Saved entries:
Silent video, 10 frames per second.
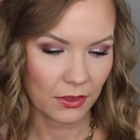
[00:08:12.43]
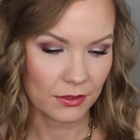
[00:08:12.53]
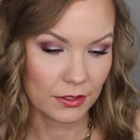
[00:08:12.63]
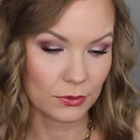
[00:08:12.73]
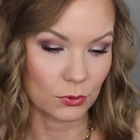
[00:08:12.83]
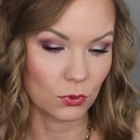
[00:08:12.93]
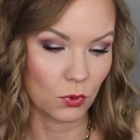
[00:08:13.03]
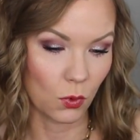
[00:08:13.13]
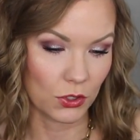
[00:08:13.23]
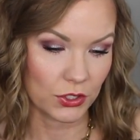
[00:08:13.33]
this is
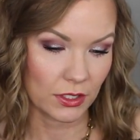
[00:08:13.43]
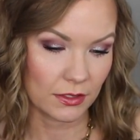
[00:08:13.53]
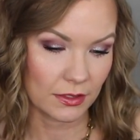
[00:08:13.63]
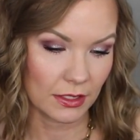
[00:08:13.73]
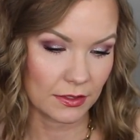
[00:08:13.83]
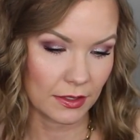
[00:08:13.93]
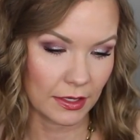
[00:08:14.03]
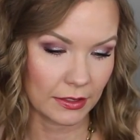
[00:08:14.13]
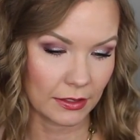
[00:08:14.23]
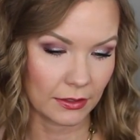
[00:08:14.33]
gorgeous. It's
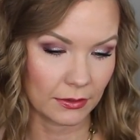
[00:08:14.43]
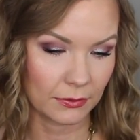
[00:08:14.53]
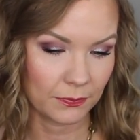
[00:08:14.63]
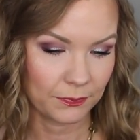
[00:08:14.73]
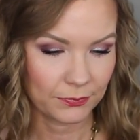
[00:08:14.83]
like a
* * *
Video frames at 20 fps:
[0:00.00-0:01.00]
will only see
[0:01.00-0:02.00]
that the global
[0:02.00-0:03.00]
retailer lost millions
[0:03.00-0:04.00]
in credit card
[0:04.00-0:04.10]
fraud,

§ **ABOUT THIS EXERCISE**:
Count the lines of the entries above in which the string "frames" appears. Supply the number only.

§ **ANSWER TO THIS PROBLEM**:
2